(Dataset entries)
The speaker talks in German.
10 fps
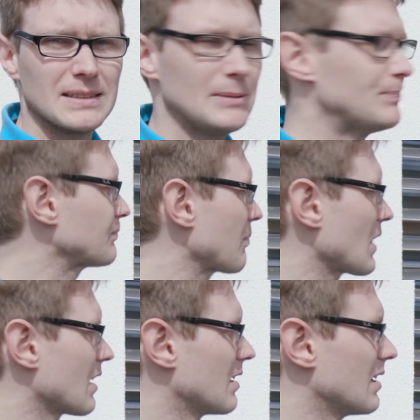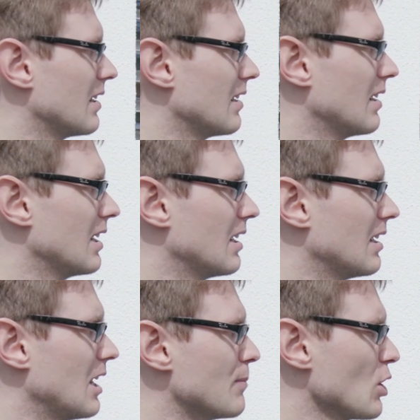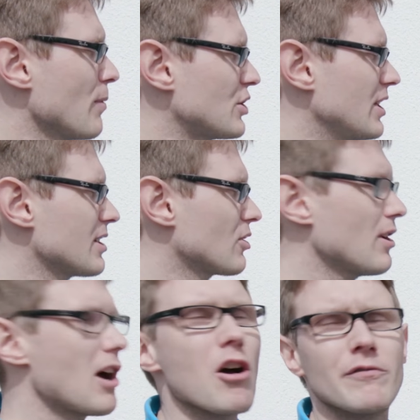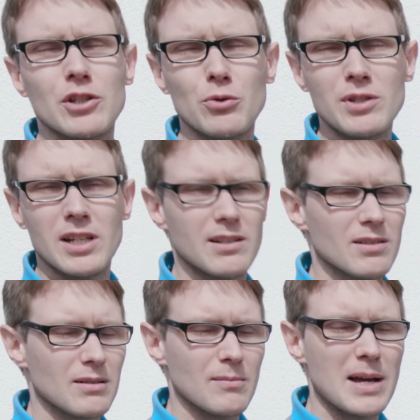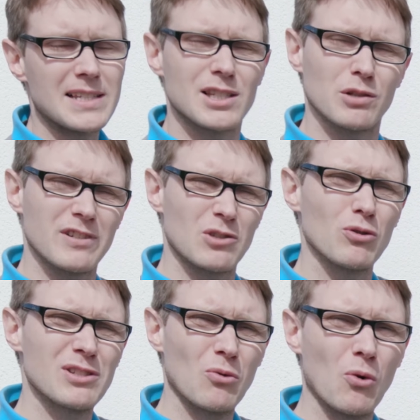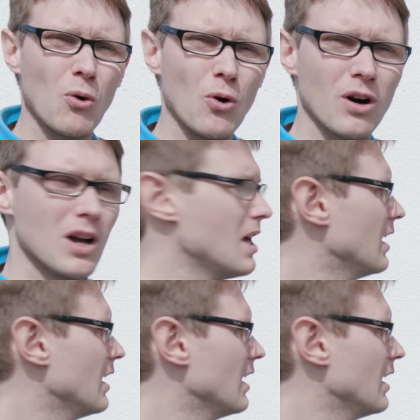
Ähm, Im Sommer steht die Sonne auch auf der Südseite meistens sowieso so hoch,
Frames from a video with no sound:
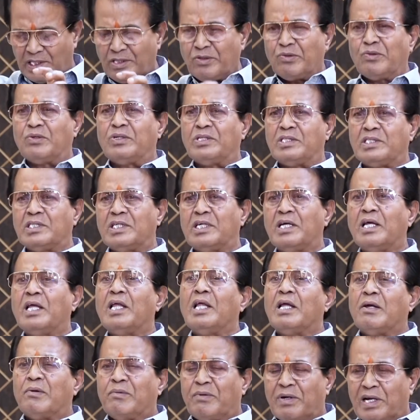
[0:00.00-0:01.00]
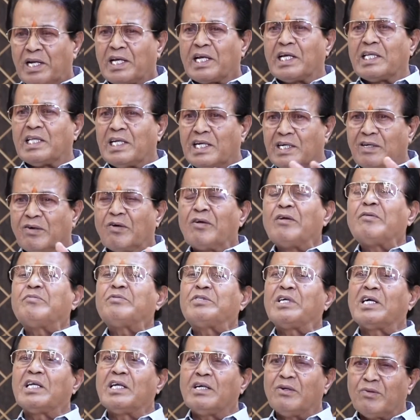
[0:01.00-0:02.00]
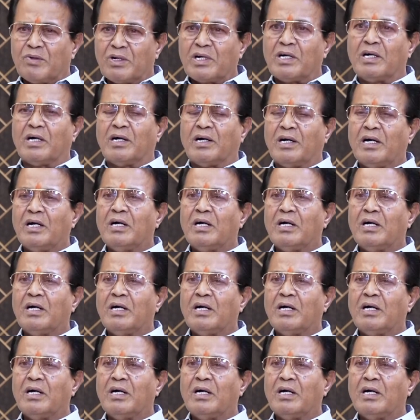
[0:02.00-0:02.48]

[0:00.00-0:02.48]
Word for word: జాతి గురించి వీళ్ళకి ఏదైనా డెవలప్ చేయాలని ఒక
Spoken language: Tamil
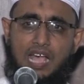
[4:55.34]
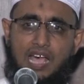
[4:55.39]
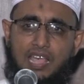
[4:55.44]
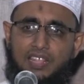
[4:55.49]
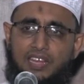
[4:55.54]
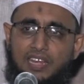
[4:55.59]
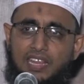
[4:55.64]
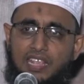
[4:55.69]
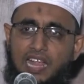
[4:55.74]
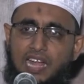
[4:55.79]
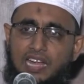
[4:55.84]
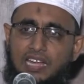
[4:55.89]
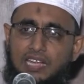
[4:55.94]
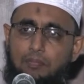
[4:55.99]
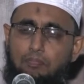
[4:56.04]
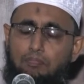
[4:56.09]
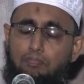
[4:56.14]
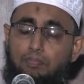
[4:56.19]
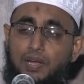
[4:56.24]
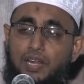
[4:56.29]
அதனை
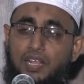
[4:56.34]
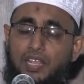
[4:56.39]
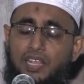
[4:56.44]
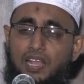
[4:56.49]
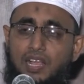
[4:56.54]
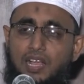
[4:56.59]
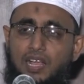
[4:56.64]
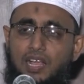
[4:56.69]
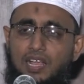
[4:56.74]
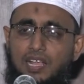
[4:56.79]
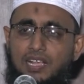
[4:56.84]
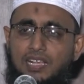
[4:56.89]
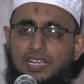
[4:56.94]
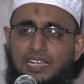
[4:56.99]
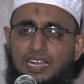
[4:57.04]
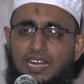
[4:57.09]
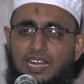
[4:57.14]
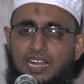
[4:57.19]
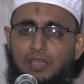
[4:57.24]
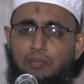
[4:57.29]
அடிப்படையாக
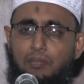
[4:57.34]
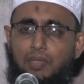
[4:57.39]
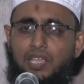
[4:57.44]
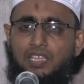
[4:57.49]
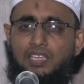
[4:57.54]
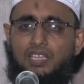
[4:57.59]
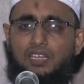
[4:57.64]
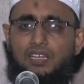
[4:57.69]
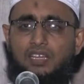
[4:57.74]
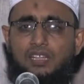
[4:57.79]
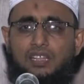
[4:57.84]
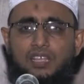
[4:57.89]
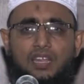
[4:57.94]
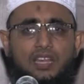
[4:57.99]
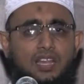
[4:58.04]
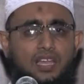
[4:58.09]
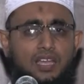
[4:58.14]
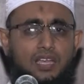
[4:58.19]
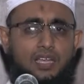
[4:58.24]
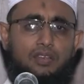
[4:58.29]
கடமை என்று
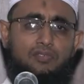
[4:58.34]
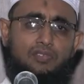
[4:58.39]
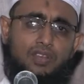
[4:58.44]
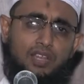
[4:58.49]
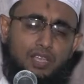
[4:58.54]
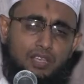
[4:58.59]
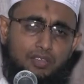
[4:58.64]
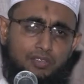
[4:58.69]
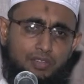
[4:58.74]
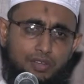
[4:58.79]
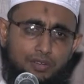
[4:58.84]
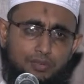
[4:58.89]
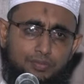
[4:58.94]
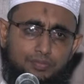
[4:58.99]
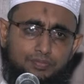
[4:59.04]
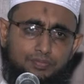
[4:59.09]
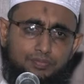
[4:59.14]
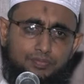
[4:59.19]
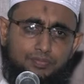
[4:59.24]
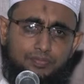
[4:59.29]
தான் நாங்கள் விளங்க வேண்டும்
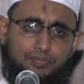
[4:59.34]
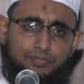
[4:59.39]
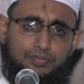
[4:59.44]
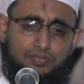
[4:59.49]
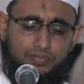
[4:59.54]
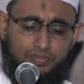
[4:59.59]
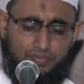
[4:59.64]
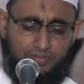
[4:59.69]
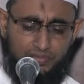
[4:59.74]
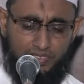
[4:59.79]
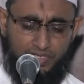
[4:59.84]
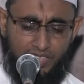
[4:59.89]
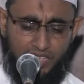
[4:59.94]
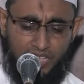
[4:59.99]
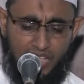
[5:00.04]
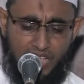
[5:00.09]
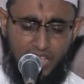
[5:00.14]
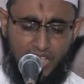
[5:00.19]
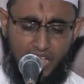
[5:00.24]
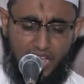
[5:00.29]

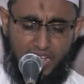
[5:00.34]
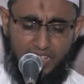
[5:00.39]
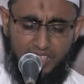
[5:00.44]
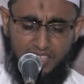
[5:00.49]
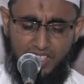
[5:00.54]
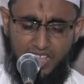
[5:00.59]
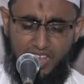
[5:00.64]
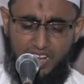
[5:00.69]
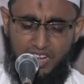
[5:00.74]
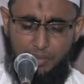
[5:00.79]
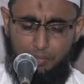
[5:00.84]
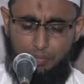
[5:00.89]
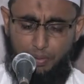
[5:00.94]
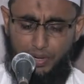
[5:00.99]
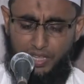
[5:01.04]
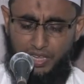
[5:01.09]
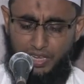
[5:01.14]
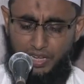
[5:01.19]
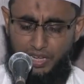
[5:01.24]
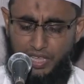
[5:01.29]
அந்த
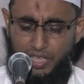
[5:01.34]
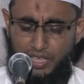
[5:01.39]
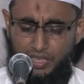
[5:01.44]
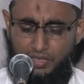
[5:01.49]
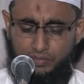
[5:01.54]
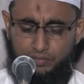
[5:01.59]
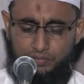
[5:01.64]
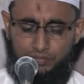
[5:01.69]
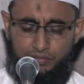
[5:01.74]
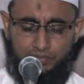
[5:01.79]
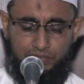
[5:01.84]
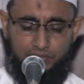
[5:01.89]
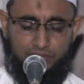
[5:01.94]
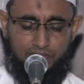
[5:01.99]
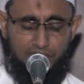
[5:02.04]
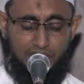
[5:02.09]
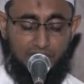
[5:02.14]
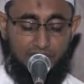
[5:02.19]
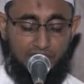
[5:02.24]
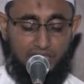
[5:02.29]
அடிப்படையிலே
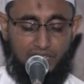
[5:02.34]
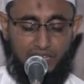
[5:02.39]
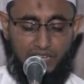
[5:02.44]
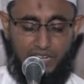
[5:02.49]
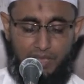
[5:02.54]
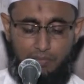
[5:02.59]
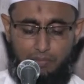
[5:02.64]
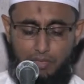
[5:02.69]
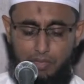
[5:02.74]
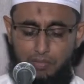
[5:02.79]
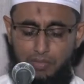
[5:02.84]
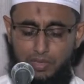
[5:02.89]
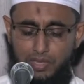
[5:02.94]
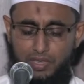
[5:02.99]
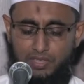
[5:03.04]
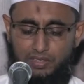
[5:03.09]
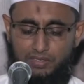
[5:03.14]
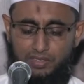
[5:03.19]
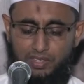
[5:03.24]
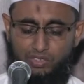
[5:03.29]
நபி
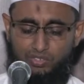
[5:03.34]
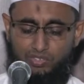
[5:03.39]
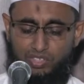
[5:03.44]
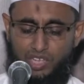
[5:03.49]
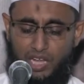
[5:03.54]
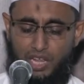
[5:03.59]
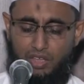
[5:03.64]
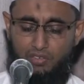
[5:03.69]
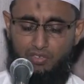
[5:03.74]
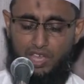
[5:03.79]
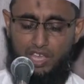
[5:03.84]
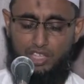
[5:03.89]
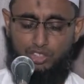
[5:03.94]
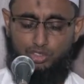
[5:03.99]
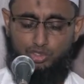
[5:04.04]
மீது செலவா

Aim of the task = Without the pictures, give back the entries exactly.

Solution for this exercise =
The speaker talks in German.
10 fps
Ähm, Im Sommer steht die Sonne auch auf der Südseite meistens sowieso so hoch,
Frames from a video with no sound:
[0:00.00-0:01.00]
[0:01.00-0:02.00]
[0:02.00-0:02.48]

[0:00.00-0:02.48]
Word for word: జాతి గురించి వీళ్ళకి ఏదైనా డెవలప్ చేయాలని ఒక
Spoken language: Tamil
[4:55.34]
[4:55.39]
[4:55.44]
[4:55.49]
[4:55.54]
[4:55.59]
[4:55.64]
[4:55.69]
[4:55.74]
[4:55.79]
[4:55.84]
[4:55.89]
[4:55.94]
[4:55.99]
[4:56.04]
[4:56.09]
[4:56.14]
[4:56.19]
[4:56.24]
[4:56.29]
அதனை
[4:56.34]
[4:56.39]
[4:56.44]
[4:56.49]
[4:56.54]
[4:56.59]
[4:56.64]
[4:56.69]
[4:56.74]
[4:56.79]
[4:56.84]
[4:56.89]
[4:56.94]
[4:56.99]
[4:57.04]
[4:57.09]
[4:57.14]
[4:57.19]
[4:57.24]
[4:57.29]
அடிப்படையாக
[4:57.34]
[4:57.39]
[4:57.44]
[4:57.49]
[4:57.54]
[4:57.59]
[4:57.64]
[4:57.69]
[4:57.74]
[4:57.79]
[4:57.84]
[4:57.89]
[4:57.94]
[4:57.99]
[4:58.04]
[4:58.09]
[4:58.14]
[4:58.19]
[4:58.24]
[4:58.29]
கடமை என்று
[4:58.34]
[4:58.39]
[4:58.44]
[4:58.49]
[4:58.54]
[4:58.59]
[4:58.64]
[4:58.69]
[4:58.74]
[4:58.79]
[4:58.84]
[4:58.89]
[4:58.94]
[4:58.99]
[4:59.04]
[4:59.09]
[4:59.14]
[4:59.19]
[4:59.24]
[4:59.29]
தான் நாங்கள் விளங்க வேண்டும்
[4:59.34]
[4:59.39]
[4:59.44]
[4:59.49]
[4:59.54]
[4:59.59]
[4:59.64]
[4:59.69]
[4:59.74]
[4:59.79]
[4:59.84]
[4:59.89]
[4:59.94]
[4:59.99]
[5:00.04]
[5:00.09]
[5:00.14]
[5:00.19]
[5:00.24]
[5:00.29]

[5:00.34]
[5:00.39]
[5:00.44]
[5:00.49]
[5:00.54]
[5:00.59]
[5:00.64]
[5:00.69]
[5:00.74]
[5:00.79]
[5:00.84]
[5:00.89]
[5:00.94]
[5:00.99]
[5:01.04]
[5:01.09]
[5:01.14]
[5:01.19]
[5:01.24]
[5:01.29]
அந்த
[5:01.34]
[5:01.39]
[5:01.44]
[5:01.49]
[5:01.54]
[5:01.59]
[5:01.64]
[5:01.69]
[5:01.74]
[5:01.79]
[5:01.84]
[5:01.89]
[5:01.94]
[5:01.99]
[5:02.04]
[5:02.09]
[5:02.14]
[5:02.19]
[5:02.24]
[5:02.29]
அடிப்படையிலே
[5:02.34]
[5:02.39]
[5:02.44]
[5:02.49]
[5:02.54]
[5:02.59]
[5:02.64]
[5:02.69]
[5:02.74]
[5:02.79]
[5:02.84]
[5:02.89]
[5:02.94]
[5:02.99]
[5:03.04]
[5:03.09]
[5:03.14]
[5:03.19]
[5:03.24]
[5:03.29]
நபி
[5:03.34]
[5:03.39]
[5:03.44]
[5:03.49]
[5:03.54]
[5:03.59]
[5:03.64]
[5:03.69]
[5:03.74]
[5:03.79]
[5:03.84]
[5:03.89]
[5:03.94]
[5:03.99]
[5:04.04]
மீது செலவா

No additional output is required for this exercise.